Start of RECORDS SUPPLIED

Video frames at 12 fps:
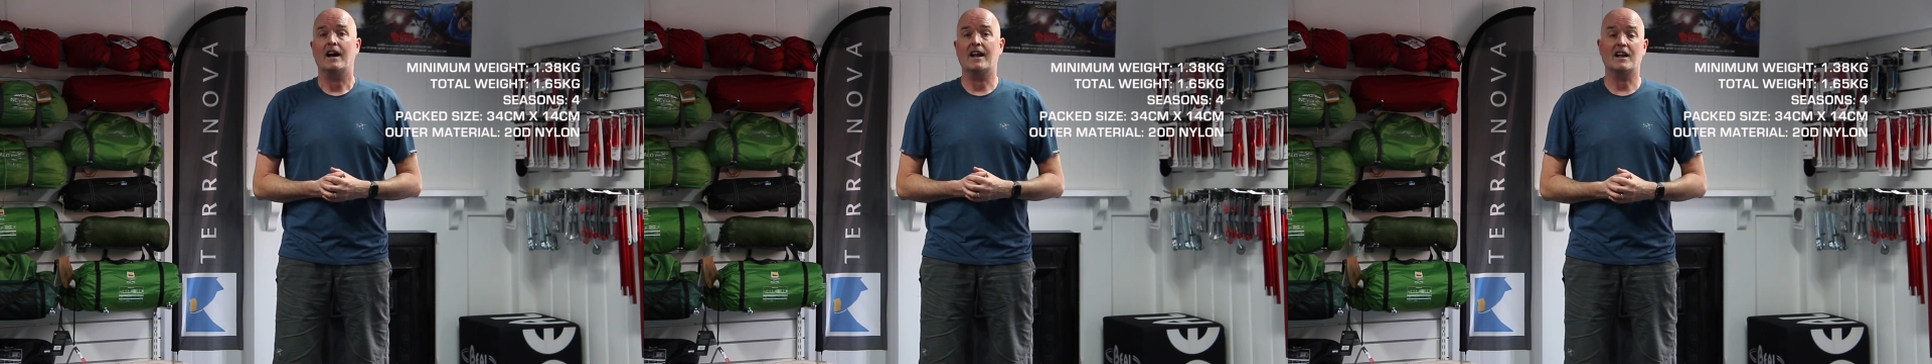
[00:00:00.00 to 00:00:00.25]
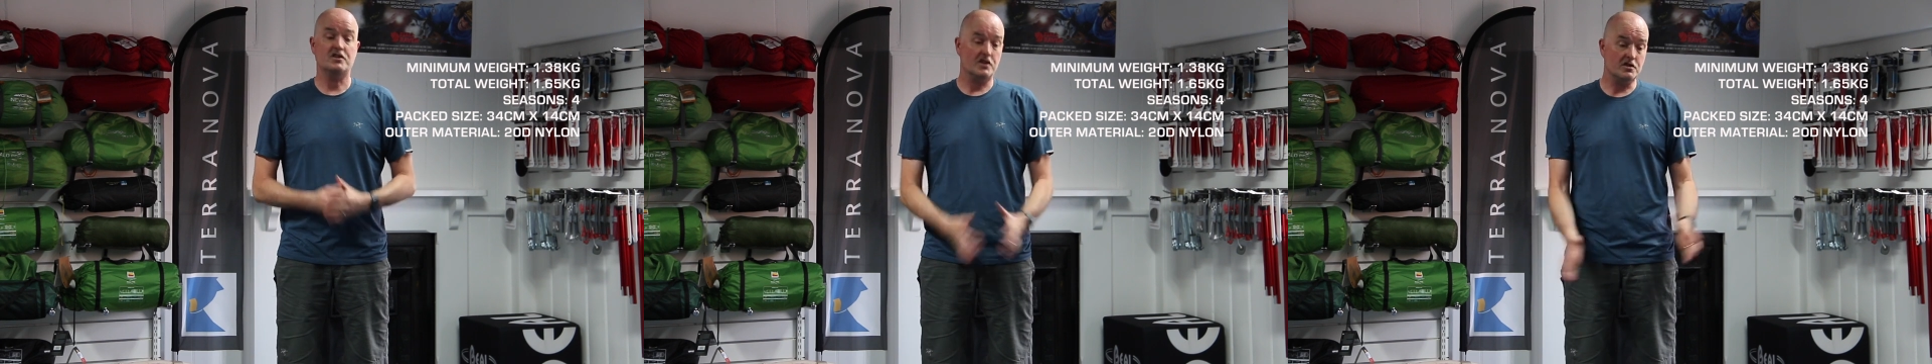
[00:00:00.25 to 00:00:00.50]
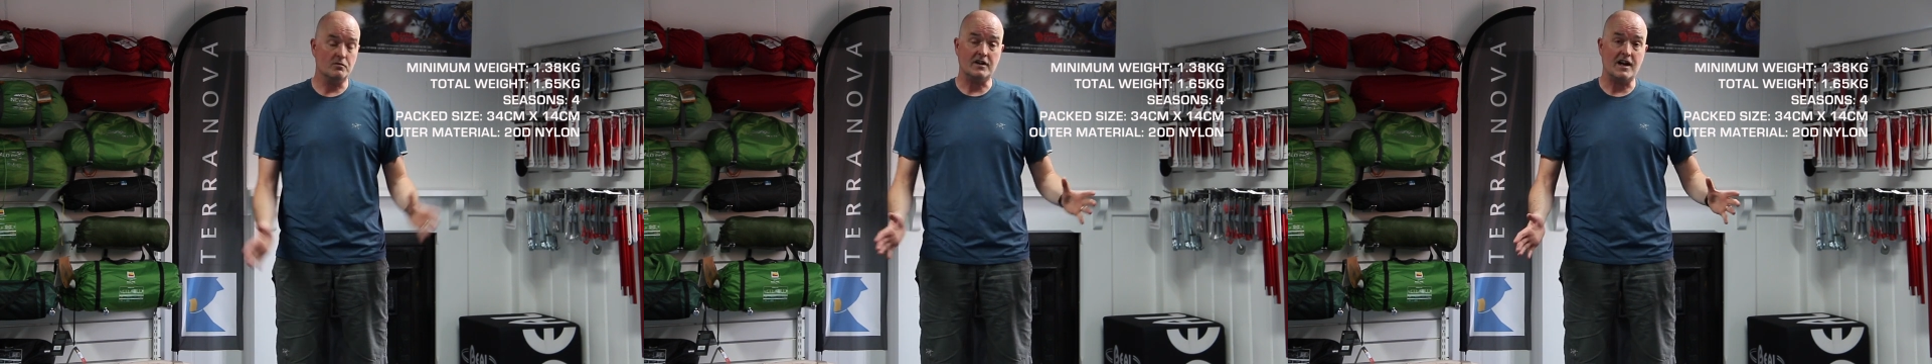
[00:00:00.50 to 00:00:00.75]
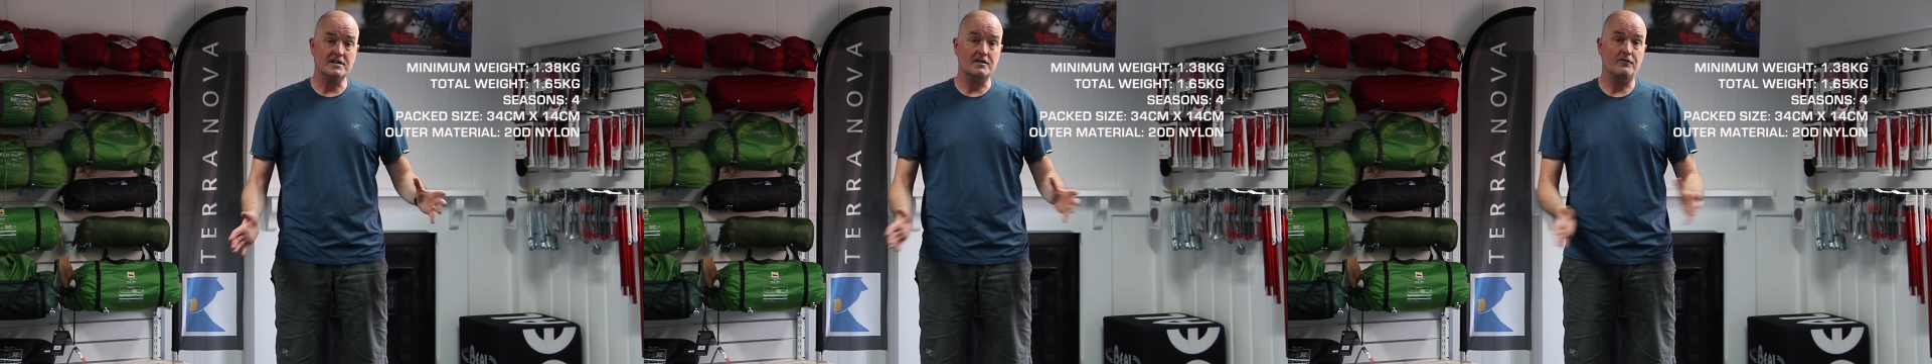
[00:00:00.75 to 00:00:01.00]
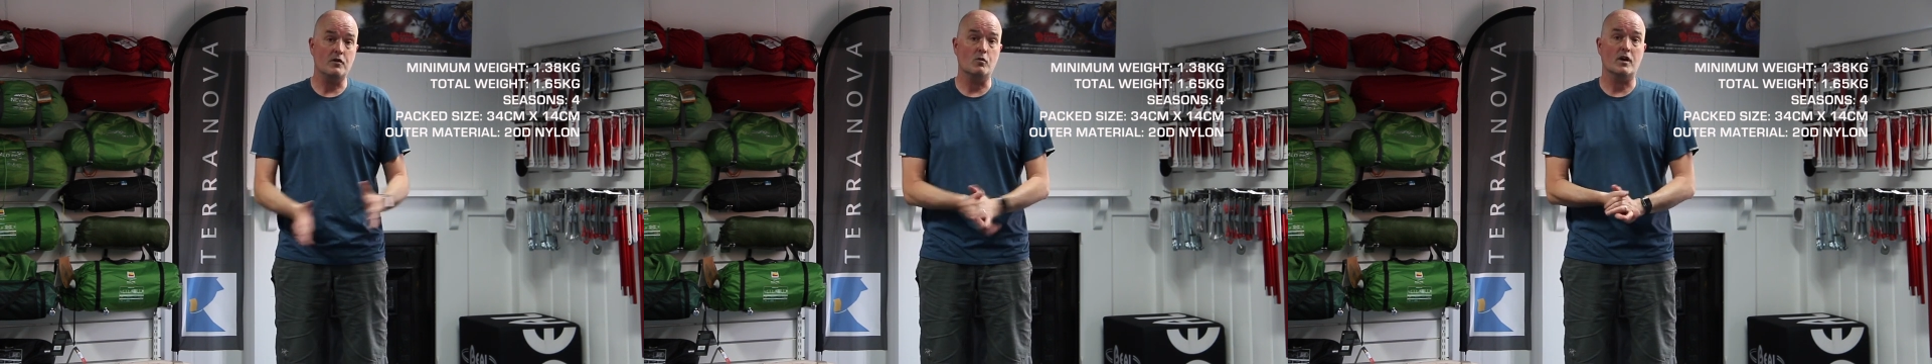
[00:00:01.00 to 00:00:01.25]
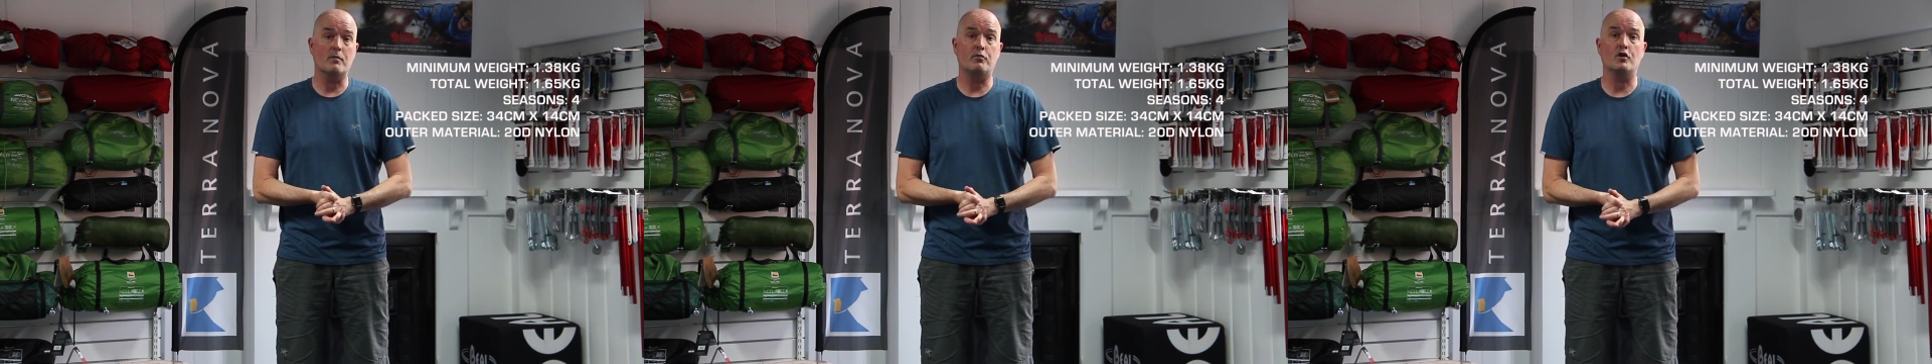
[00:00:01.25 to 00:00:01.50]
And as usual, guys, if you
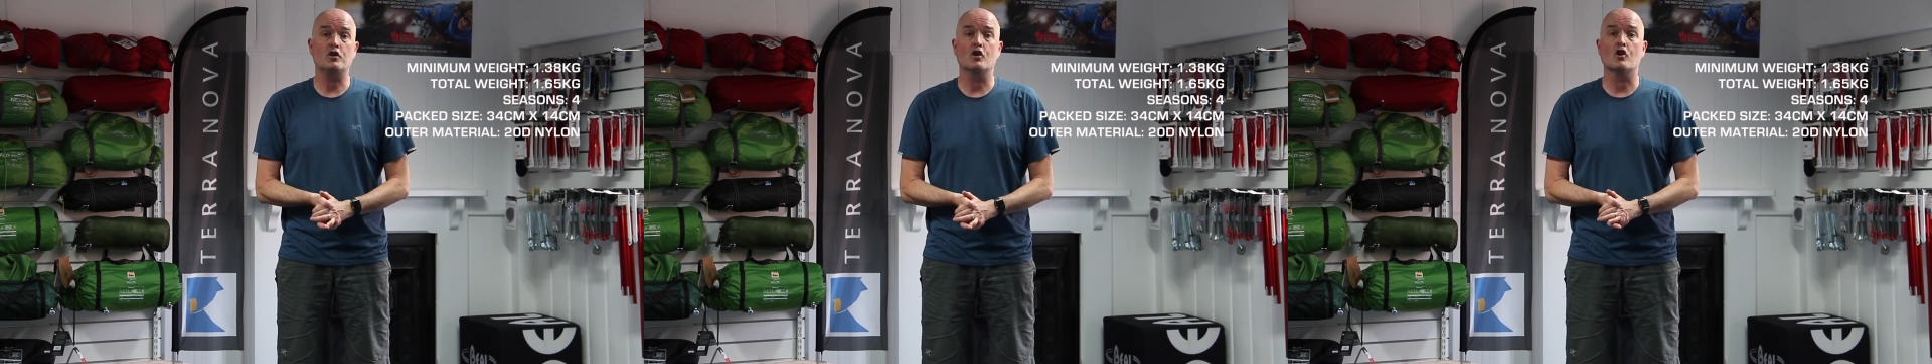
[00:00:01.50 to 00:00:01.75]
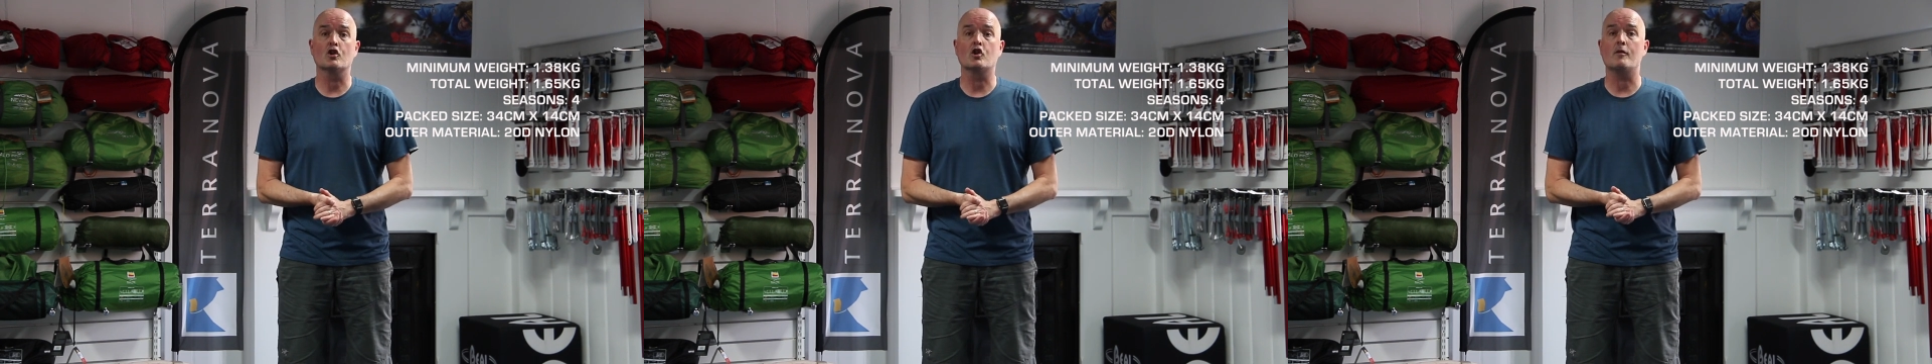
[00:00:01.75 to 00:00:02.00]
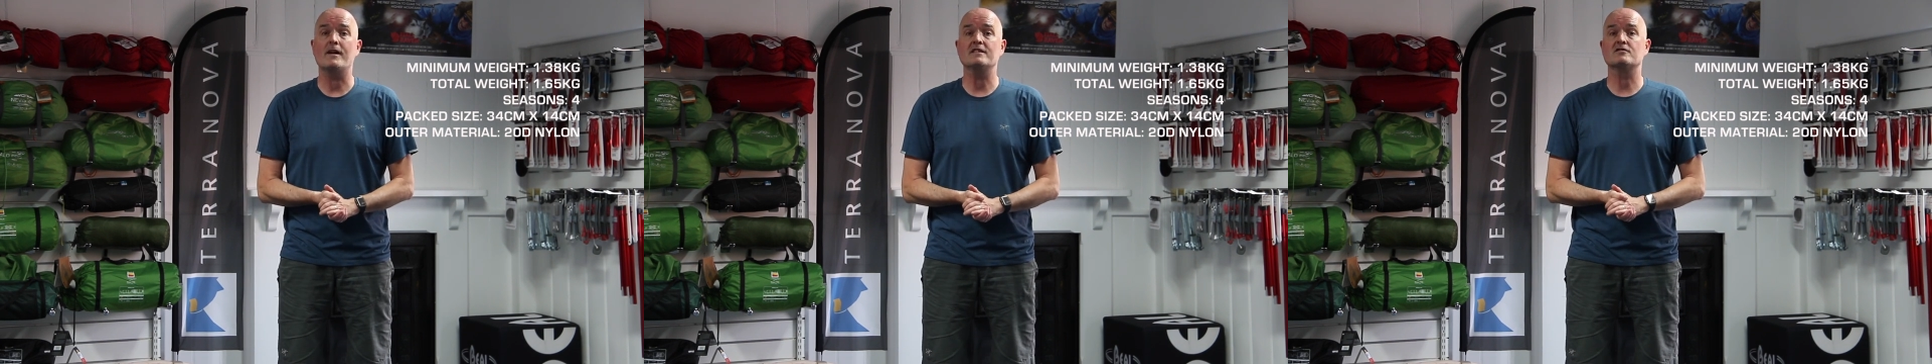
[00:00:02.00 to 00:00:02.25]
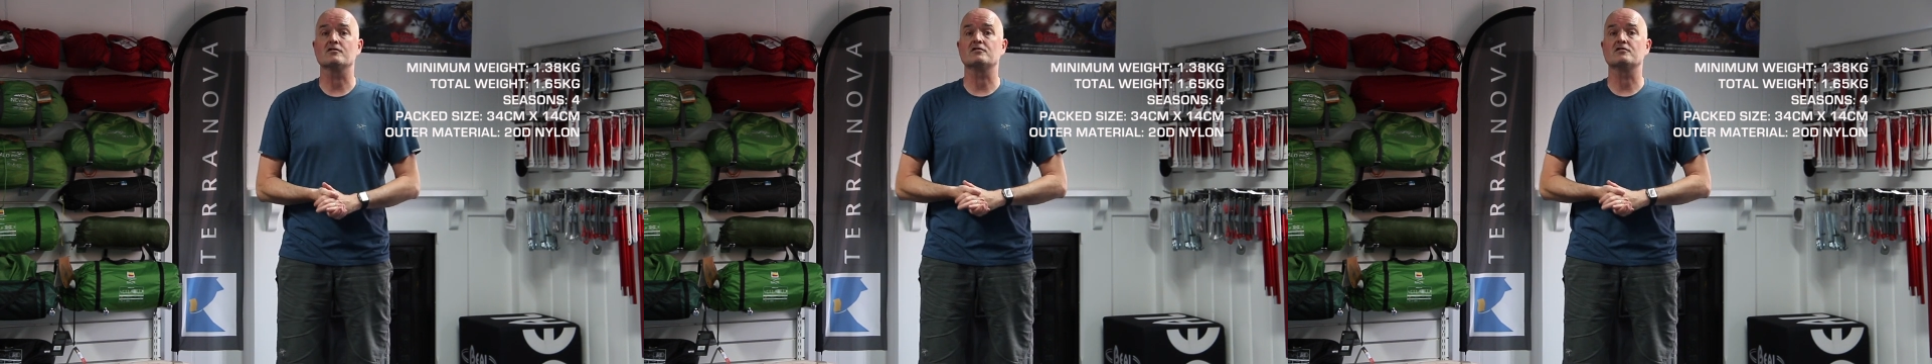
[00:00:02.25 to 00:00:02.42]
want to put your comments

End of RECORDS SUPPLIED

TASK TO COMPLETE:
Your output should consist solely of the lines from the line containing "[00:00:00.50 to 00:00:00.75]" through the end of the data above, copied exactly, with images removed.

TASK RESPONSE:
[00:00:00.50 to 00:00:00.75]
[00:00:00.75 to 00:00:01.00]
[00:00:01.00 to 00:00:01.25]
[00:00:01.25 to 00:00:01.50]
And as usual, guys, if you
[00:00:01.50 to 00:00:01.75]
[00:00:01.75 to 00:00:02.00]
[00:00:02.00 to 00:00:02.25]
[00:00:02.25 to 00:00:02.42]
want to put your comments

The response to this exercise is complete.